A descoberta é uma das mais importantes no ramo da astrofísica. Foram usados 10 telescópicos e o estudo foi uma colaboração entre 11 investigadores de várias universidades.

Um novo estudo publicado na Nature relata a captura inédita de uma estrela de neutrões a devorar uma outra estrela na sua proximidade. A pesquisa foi levada a cabo na Universidade de Southampton por uma equipa de investigadores de 11 países e exigiu 10 telescópios.

Os cientistas debruçaram-se sobre a erupção do binário raio-X conhecido como Swift J1858, explica o Interesting Engineering. O estudo recorreu a uma grande variedade de telescópios espaciais, como o Hubble da NASA, o XMM-Newton da Agência Espacial Europeia, o Telescópio Muito Grande e o Grande Telescópio das Canárias, do Observatório Europeu do Sul.

“Desta vez tivemos a sorte cósmica do nosso lado e conseguimos coordenar dez telescópios e apontá-los para o J1858 enquanto ele estava totalmente ativo. Isto permitiu-nos obter muito mais informação já que podemos usar técnicas diferentes em comprimentos de onda diferentes”, afirma Hernández Santisteban, da Universidade de St. Andrews e co-autor do estudo.
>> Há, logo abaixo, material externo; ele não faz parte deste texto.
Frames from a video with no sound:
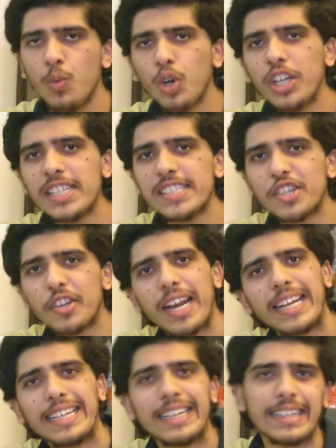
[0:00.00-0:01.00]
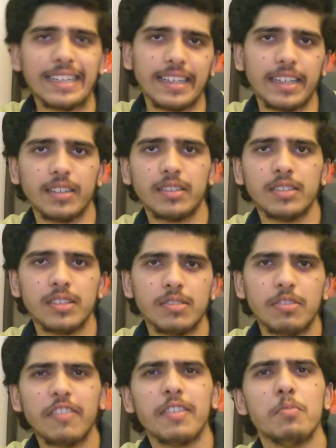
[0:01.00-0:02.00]
What is your identity?
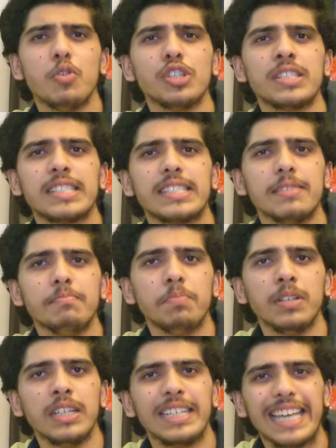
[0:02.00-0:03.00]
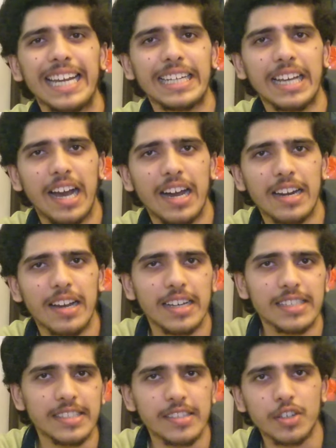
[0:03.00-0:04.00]
One of the most simple yet
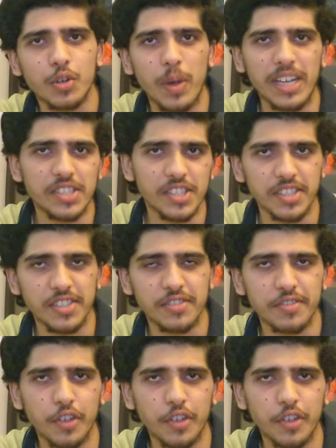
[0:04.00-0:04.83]
unanswered questions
A estrela de neutrões conseguiu consumir tanta matéria da outra estrela porque a sua força gravitacional é tão forte que lhe permite absorver gás de outras estrelas. Mas as estrelas de neutrões não se limitam a sugar este gás, visto que também o enviam pelo Espaço fora a alta velocidade.

Para a co-autora Nathalie Degenaar, da Universidade de Amesterdão, estas estrelas de neutrões são “canibais estelares” e “monstros das bolachas cósmicos” que fazem uma confusão quando comem. A descoberta é uma das mais importantes nos últimos tempos no ramo da astrofísica.

“As erupções como esta são raras e cada uma delas é única. Normalmente são fortemente obscurecidas pelo pó interestelar, o que torna a sua observação muito difícil. Swift J1858 foi especial porque apesar de estar localizada no outro lado da nossa galáxia, a sua obscuração foi pequena o suficiente para permitir um estudo completo com vários comprimentos de onda”, remata Noel Castro Segura, autor principal do estudo e investigador da Universidade de Southampton.